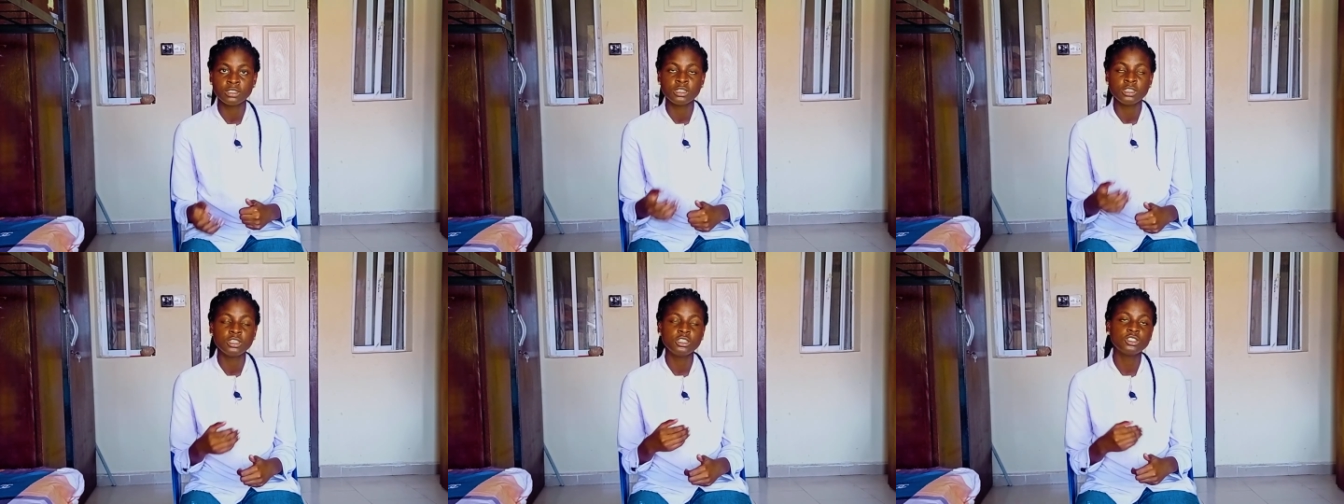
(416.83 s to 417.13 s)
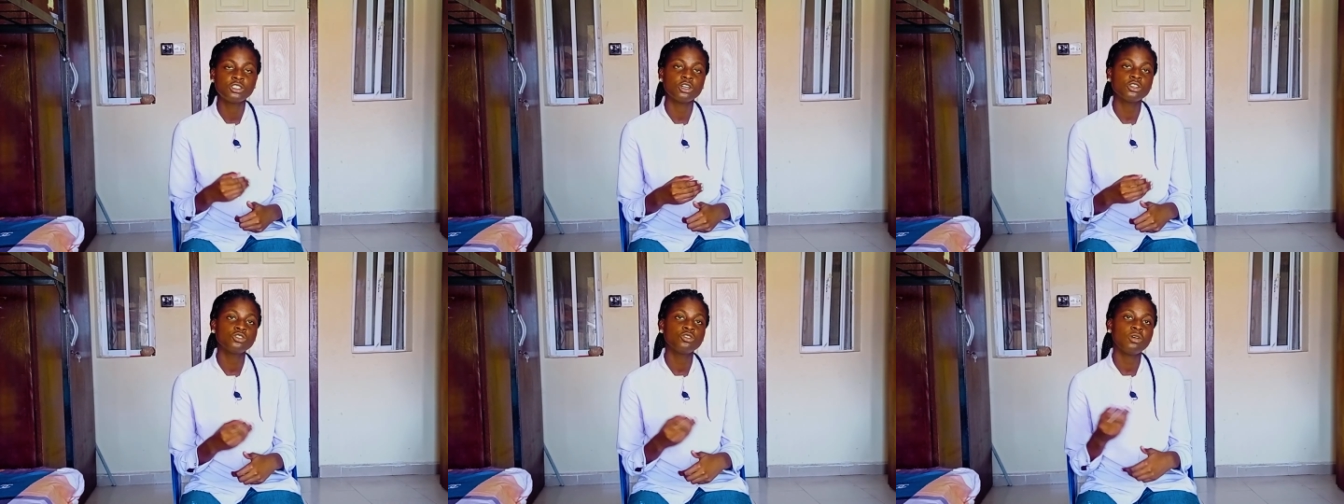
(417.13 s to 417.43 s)
It
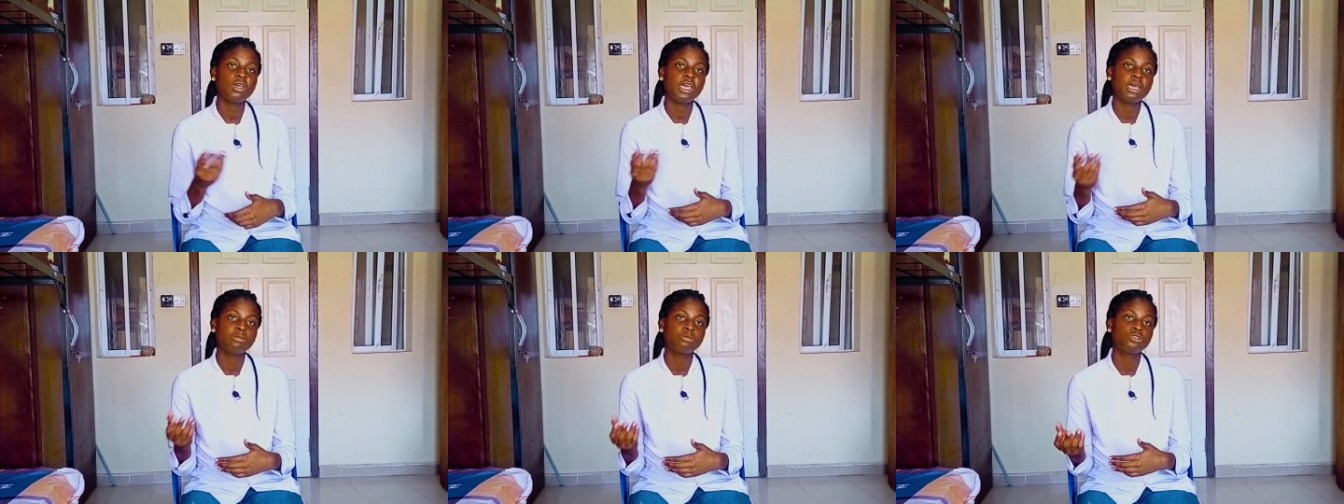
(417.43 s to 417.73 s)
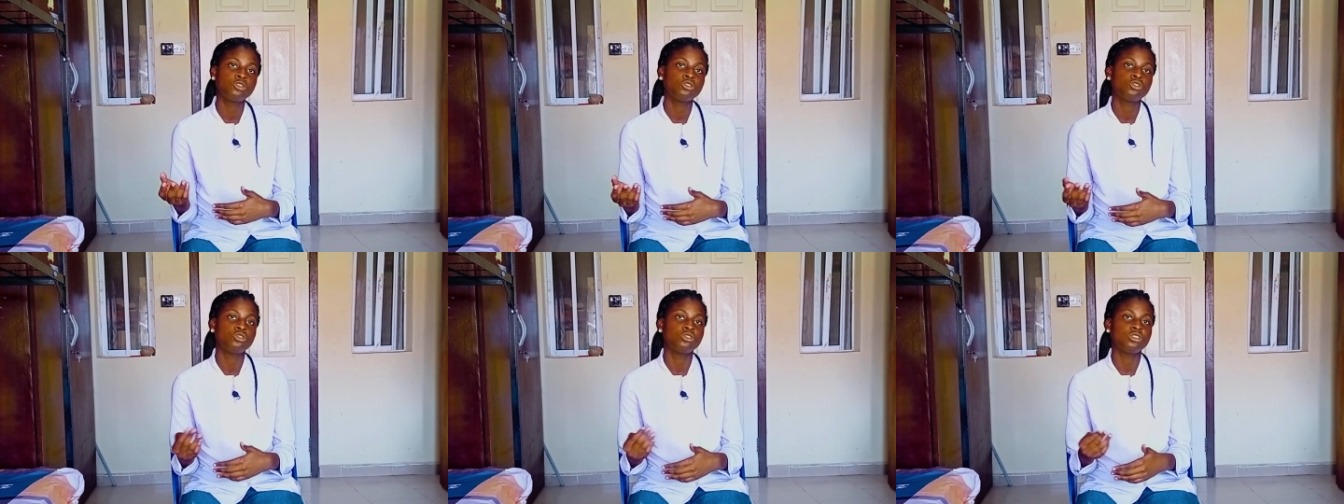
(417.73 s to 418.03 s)
also helps
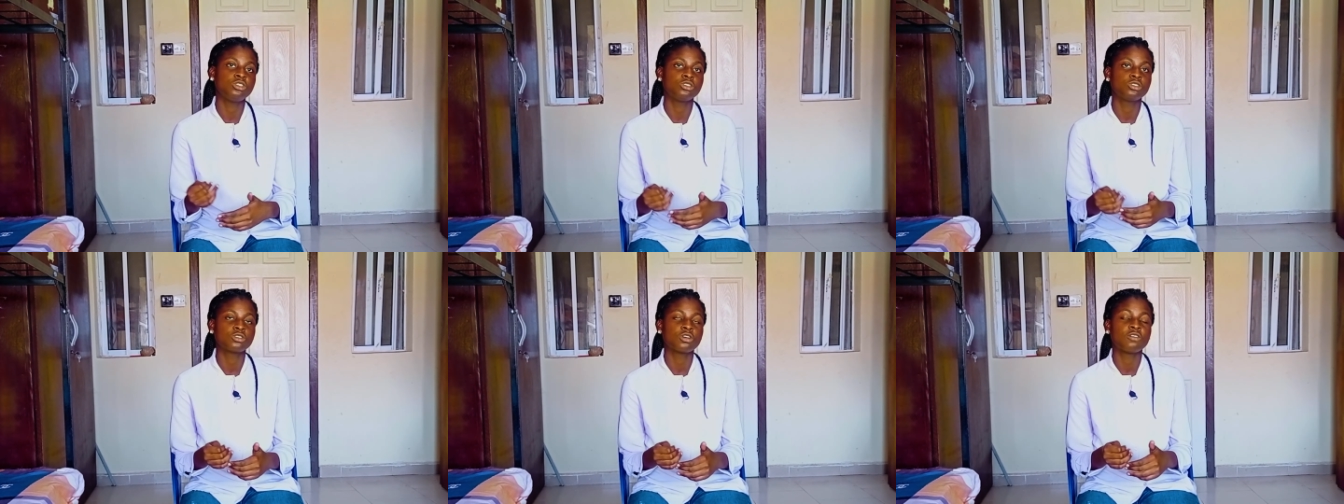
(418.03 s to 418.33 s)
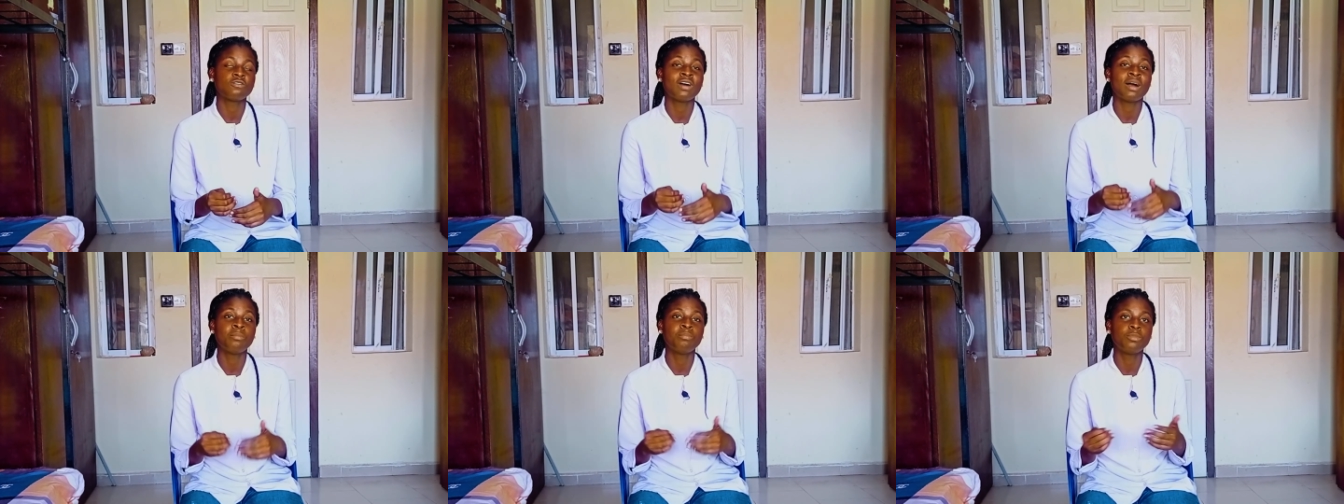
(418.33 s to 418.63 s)
you to
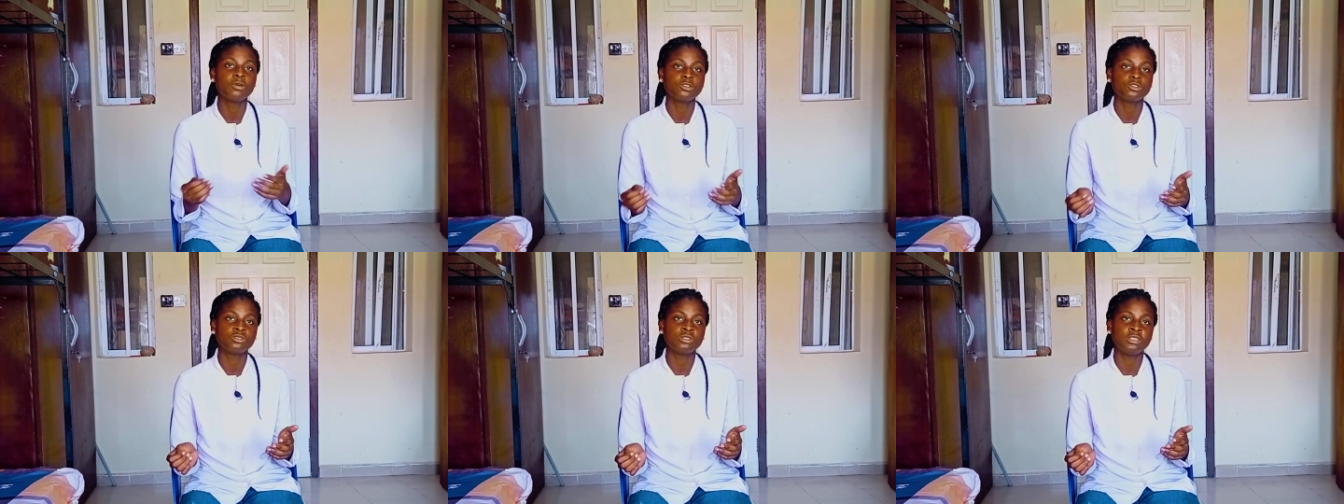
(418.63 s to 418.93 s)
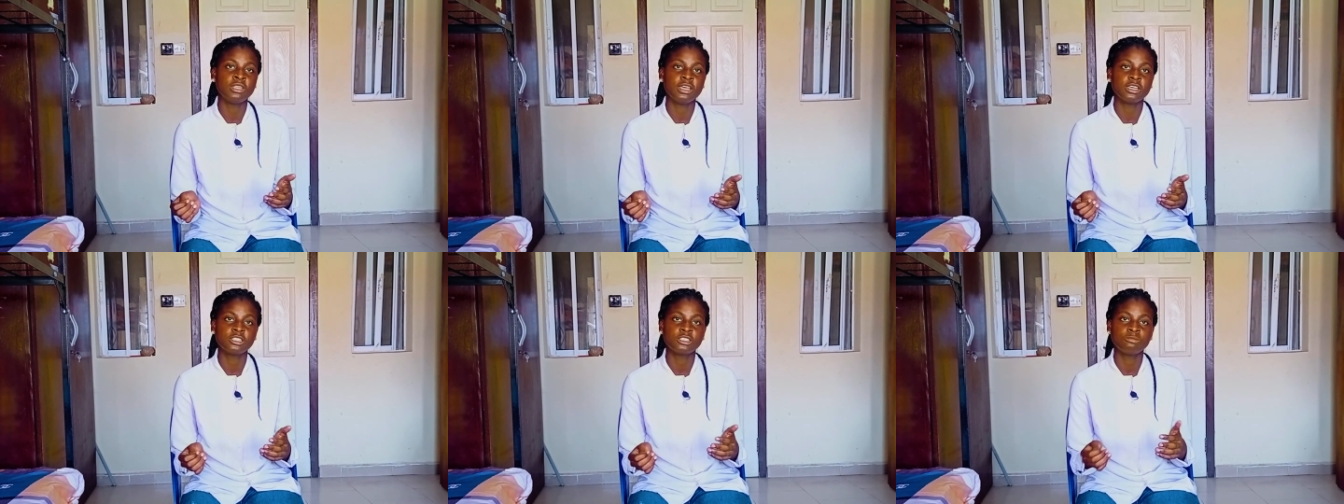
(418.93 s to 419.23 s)
discover
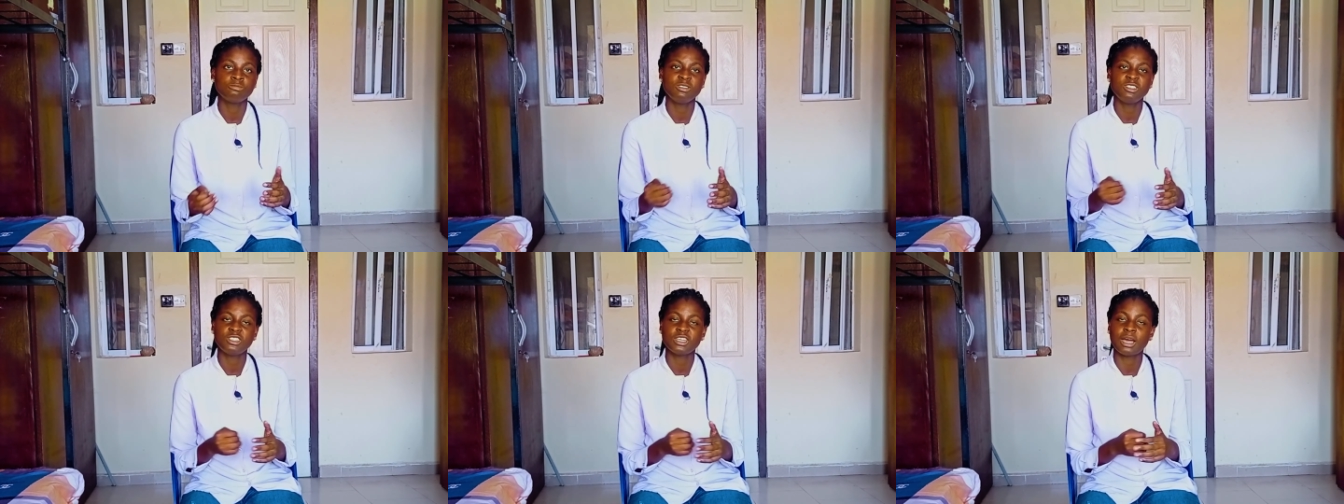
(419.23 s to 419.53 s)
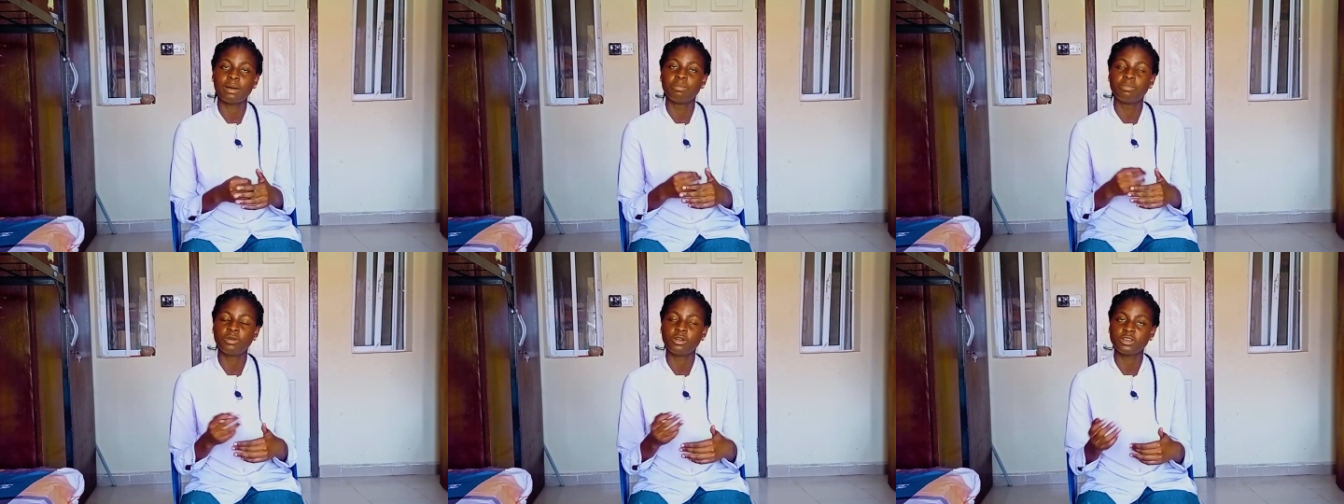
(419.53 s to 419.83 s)
bottlenecks, which
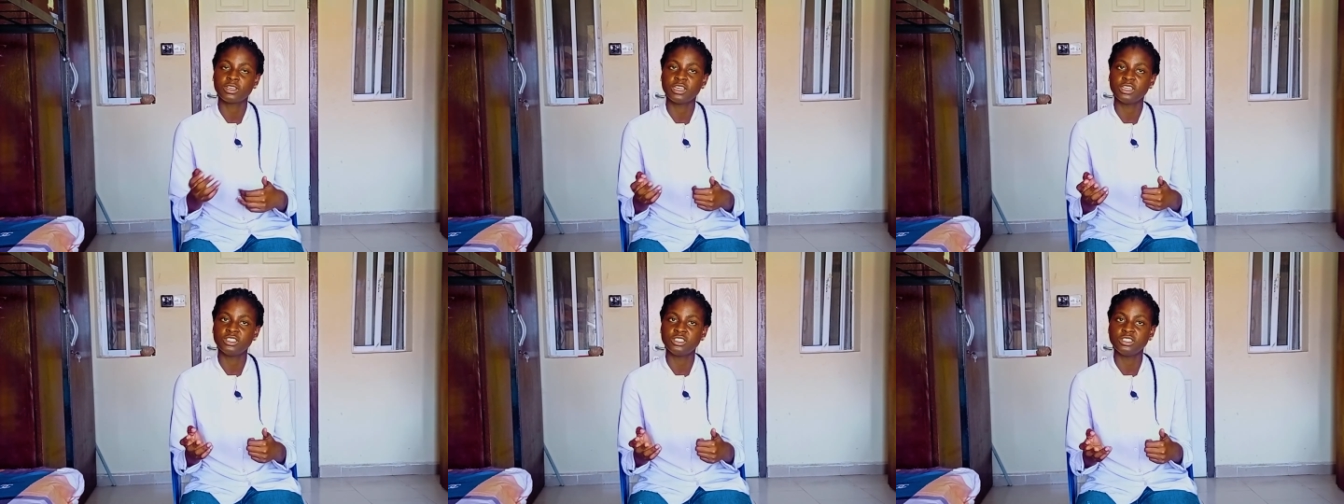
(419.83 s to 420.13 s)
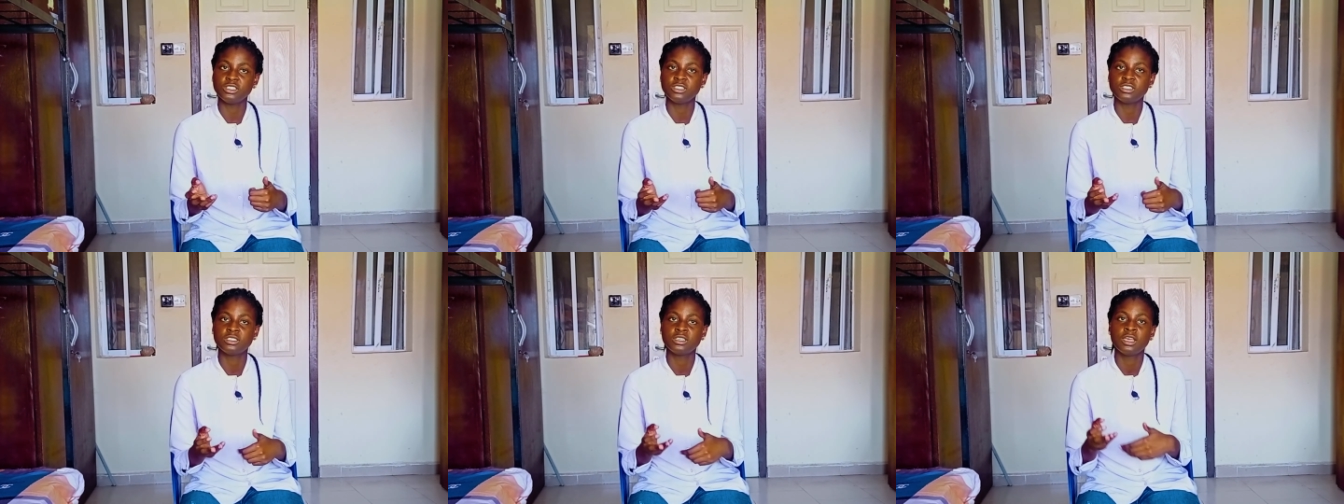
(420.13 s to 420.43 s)
are
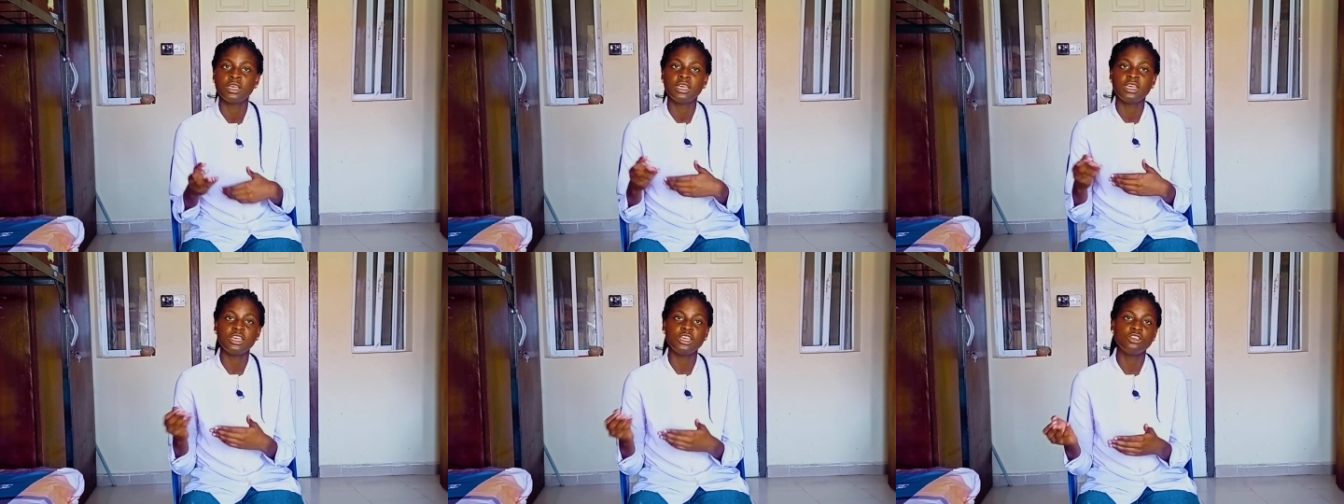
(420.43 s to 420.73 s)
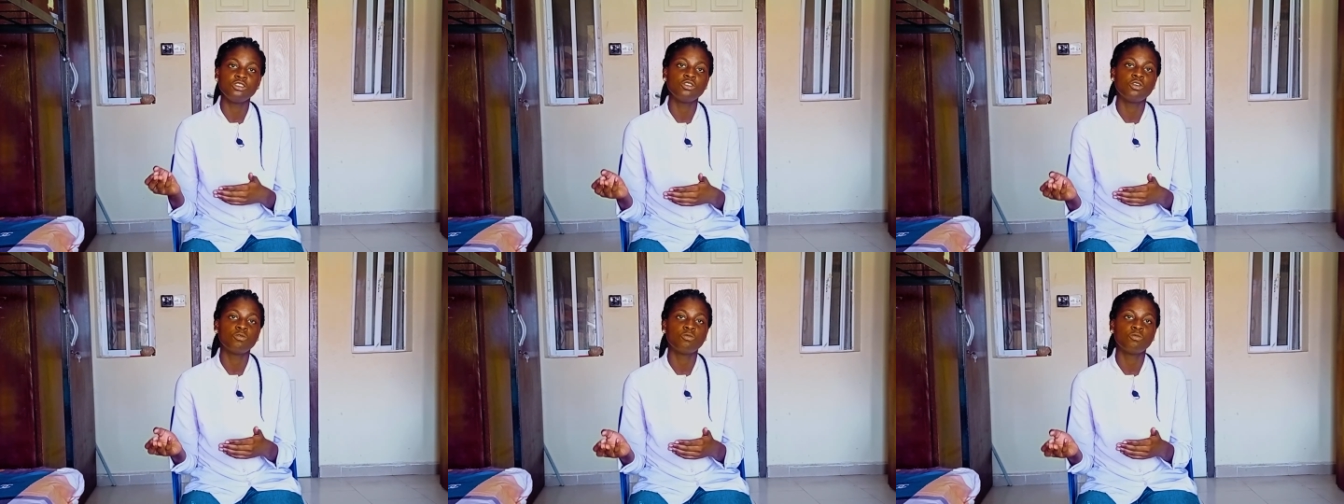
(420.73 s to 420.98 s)
blockages in your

+--

No pictures should appear in the copy. Print exactly the lines above from the line containing "(417.43 s to 417.73 s)" through the last line of the data.

(417.43 s to 417.73 s)
(417.73 s to 418.03 s)
also helps
(418.03 s to 418.33 s)
(418.33 s to 418.63 s)
you to
(418.63 s to 418.93 s)
(418.93 s to 419.23 s)
discover
(419.23 s to 419.53 s)
(419.53 s to 419.83 s)
bottlenecks, which
(419.83 s to 420.13 s)
(420.13 s to 420.43 s)
are
(420.43 s to 420.73 s)
(420.73 s to 420.98 s)
blockages in your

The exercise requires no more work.